Prime Minister Tsipras rubbed salt into the wound he inflicted, saying he “does not believe in (the) irrational” capitulation plan he demanded and voted for.

He lied claiming he had no choice. Terms were forced on him, he said. Responsible leadership would have rejected them outright, walked away and stood tall ahead of being welcomed home as a national hero – challenging Troika bandits courageously, saying “no” when it matters most.

Instead he showed he’s like all the rest – pledging one thing, doing another, betraying his constituents in the process, proving he and likeminded Syriza officials are pretence populists, more contemptible than right-wing austerity supporters.

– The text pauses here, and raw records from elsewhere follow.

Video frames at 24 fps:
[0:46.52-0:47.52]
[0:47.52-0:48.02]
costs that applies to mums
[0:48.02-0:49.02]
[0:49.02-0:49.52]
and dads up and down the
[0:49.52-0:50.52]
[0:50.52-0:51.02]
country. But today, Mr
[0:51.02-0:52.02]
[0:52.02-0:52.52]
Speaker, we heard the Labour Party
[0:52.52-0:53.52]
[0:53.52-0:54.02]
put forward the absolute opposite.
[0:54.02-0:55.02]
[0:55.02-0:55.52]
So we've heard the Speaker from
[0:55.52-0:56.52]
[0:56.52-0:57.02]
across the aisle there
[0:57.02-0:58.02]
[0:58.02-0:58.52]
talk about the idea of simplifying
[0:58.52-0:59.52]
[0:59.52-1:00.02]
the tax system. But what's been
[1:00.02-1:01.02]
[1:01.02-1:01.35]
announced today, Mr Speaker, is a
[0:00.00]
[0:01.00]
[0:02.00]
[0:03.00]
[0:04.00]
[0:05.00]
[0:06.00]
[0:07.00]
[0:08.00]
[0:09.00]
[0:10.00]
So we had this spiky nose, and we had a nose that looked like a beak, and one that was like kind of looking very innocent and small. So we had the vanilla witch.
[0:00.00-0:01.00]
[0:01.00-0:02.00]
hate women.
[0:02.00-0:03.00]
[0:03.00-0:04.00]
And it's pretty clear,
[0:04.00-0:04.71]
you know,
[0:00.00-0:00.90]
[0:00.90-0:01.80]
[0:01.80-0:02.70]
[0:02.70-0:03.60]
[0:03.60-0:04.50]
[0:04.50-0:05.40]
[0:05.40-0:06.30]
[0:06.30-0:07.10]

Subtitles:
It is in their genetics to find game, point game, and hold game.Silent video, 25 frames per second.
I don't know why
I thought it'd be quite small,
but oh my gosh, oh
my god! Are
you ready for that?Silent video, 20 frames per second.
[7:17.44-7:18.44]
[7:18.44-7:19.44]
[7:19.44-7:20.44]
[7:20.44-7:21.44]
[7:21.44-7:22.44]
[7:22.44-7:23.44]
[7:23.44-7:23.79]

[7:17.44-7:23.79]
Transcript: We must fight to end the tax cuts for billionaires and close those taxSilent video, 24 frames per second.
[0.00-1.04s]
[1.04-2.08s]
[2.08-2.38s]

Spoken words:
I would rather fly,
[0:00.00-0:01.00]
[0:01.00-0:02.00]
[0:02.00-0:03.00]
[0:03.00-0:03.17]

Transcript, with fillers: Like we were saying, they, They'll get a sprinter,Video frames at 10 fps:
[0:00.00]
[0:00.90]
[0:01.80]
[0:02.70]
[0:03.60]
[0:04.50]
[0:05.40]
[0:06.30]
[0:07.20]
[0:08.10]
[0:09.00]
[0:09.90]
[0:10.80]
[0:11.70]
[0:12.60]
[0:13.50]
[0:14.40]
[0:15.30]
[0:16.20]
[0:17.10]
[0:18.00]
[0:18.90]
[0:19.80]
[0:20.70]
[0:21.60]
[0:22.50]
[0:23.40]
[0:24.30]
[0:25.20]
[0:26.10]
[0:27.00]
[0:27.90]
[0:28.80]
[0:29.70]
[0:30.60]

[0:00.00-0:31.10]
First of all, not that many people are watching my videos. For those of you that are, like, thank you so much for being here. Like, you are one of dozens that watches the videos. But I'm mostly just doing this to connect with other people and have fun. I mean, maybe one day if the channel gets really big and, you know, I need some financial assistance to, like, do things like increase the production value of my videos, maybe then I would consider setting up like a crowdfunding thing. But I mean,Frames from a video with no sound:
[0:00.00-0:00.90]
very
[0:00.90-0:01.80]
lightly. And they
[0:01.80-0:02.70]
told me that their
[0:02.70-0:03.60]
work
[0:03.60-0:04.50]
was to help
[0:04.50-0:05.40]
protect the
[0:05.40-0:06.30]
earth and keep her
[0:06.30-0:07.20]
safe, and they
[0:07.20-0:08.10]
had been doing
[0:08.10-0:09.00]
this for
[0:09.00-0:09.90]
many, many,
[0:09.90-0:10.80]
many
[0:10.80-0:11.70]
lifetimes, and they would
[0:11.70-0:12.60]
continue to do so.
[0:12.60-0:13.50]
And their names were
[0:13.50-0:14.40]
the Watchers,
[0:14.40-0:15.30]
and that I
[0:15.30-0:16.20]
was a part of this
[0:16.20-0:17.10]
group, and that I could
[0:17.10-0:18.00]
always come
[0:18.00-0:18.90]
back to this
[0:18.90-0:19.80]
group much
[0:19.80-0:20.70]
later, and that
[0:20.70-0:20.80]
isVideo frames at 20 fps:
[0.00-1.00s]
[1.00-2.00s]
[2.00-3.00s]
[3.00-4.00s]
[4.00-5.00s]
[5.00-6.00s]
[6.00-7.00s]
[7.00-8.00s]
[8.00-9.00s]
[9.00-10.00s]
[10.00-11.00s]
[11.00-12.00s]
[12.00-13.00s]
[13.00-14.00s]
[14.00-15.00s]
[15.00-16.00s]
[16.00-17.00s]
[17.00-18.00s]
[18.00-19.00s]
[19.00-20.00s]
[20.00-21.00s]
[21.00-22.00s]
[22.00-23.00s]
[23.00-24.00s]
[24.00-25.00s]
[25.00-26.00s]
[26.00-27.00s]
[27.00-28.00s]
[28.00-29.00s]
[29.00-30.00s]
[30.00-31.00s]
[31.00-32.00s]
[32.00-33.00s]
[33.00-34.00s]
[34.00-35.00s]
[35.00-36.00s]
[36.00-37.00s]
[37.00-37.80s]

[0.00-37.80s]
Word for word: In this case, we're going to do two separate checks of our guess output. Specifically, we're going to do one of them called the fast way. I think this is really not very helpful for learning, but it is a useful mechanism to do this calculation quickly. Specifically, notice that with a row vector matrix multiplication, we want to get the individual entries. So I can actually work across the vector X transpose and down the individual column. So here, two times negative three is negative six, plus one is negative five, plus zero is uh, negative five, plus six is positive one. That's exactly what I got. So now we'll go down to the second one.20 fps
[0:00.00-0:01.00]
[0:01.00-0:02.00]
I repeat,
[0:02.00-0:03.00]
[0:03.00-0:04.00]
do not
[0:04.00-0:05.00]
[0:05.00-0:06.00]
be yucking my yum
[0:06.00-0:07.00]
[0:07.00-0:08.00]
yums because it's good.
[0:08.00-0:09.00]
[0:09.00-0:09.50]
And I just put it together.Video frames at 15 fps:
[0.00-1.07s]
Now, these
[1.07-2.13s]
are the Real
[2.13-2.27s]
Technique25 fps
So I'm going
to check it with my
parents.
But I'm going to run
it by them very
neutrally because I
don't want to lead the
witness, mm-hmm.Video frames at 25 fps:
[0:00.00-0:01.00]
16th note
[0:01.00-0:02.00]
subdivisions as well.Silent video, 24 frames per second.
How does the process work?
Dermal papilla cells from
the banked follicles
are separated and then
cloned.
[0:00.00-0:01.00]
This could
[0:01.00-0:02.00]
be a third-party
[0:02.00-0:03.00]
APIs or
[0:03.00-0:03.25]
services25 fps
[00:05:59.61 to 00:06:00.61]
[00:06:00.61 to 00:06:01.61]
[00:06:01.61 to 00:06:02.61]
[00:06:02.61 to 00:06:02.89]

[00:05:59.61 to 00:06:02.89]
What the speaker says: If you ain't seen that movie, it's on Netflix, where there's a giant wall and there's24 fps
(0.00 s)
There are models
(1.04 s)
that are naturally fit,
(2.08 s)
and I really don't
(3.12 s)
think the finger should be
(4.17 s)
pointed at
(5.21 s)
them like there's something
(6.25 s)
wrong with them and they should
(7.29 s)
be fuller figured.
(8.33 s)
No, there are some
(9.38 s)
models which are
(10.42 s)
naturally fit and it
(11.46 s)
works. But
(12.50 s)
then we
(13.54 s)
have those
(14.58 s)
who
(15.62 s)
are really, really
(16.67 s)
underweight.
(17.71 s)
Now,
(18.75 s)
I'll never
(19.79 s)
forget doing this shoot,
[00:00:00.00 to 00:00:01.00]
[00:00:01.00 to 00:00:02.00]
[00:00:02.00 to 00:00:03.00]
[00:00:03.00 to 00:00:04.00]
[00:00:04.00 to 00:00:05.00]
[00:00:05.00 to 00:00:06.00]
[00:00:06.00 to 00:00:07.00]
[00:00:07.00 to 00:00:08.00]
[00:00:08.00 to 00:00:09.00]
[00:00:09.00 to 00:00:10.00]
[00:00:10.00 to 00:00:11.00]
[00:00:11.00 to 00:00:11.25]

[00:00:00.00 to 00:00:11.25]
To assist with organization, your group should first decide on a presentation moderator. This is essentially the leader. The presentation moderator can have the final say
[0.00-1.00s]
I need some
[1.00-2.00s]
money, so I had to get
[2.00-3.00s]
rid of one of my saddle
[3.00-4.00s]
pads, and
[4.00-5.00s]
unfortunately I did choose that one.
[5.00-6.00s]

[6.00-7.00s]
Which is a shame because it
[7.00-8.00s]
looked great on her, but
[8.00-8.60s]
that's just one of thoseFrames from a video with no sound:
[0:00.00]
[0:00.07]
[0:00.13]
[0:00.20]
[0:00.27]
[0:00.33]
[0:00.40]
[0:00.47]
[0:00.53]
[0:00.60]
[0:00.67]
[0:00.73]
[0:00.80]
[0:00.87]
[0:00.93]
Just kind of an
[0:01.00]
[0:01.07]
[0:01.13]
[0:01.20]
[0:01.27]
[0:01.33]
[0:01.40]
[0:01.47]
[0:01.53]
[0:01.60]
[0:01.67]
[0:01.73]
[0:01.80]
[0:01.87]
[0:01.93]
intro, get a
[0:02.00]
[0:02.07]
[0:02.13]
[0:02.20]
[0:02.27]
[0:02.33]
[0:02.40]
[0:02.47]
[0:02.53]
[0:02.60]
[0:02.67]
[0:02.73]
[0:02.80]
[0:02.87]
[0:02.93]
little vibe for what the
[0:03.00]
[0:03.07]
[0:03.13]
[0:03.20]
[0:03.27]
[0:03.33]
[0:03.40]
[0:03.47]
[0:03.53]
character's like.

Judas officials are the most despised for good reason. They deserve the harshest condemnation. Syriza and likeminded traitors agreed to plunge Greece into greater protracted Depression than already and all the extreme pain and suffering along with it – a no-win Faustian betrayal.

Can Tsipras’ coalition government survive the sellout? Will he lose majority support? Will enough members bolt to force snap elections?

Overwhelming parliamentary support for destructive bailout terms may save him – including from nearly 80 percent of Syriza party members. The faithful were too few in number to matter.

At the same time, Tsipras’ status as Greece’s leader is hugely damaged. Whether he’ll stay prime minister remains to be seen – popularly supported last January, a recognised Judas after capitulating in Brussels.

The sobering day after offers no solace – an unsettling aftermath after a tumultuous evening. Reports suggest opposition Syriza ministers and other party opponents will be ousted. Rogue regimes operate this way. Affected parliamentarians would have a choice – leave government or continue in office as independents, weakening Tsipras’ hold.

He faces a near-impossible task of selling betrayal to an angry public. Since sweeping to victory in January pledging no more austerity, he systematically breached his promises.

Approving Troika bailout terms turned Greece into a failed state. Tsipras lost his most important political asset – public trust.

His explanation rings hollow – claiming he got better terms than Troika officials demanded, saying “we will now fight at home to finish the oligarchy which brought us to this state.”

Selling out to Troika bandits shows his rhetoric is meaningless. Financial tyranny is official state policy.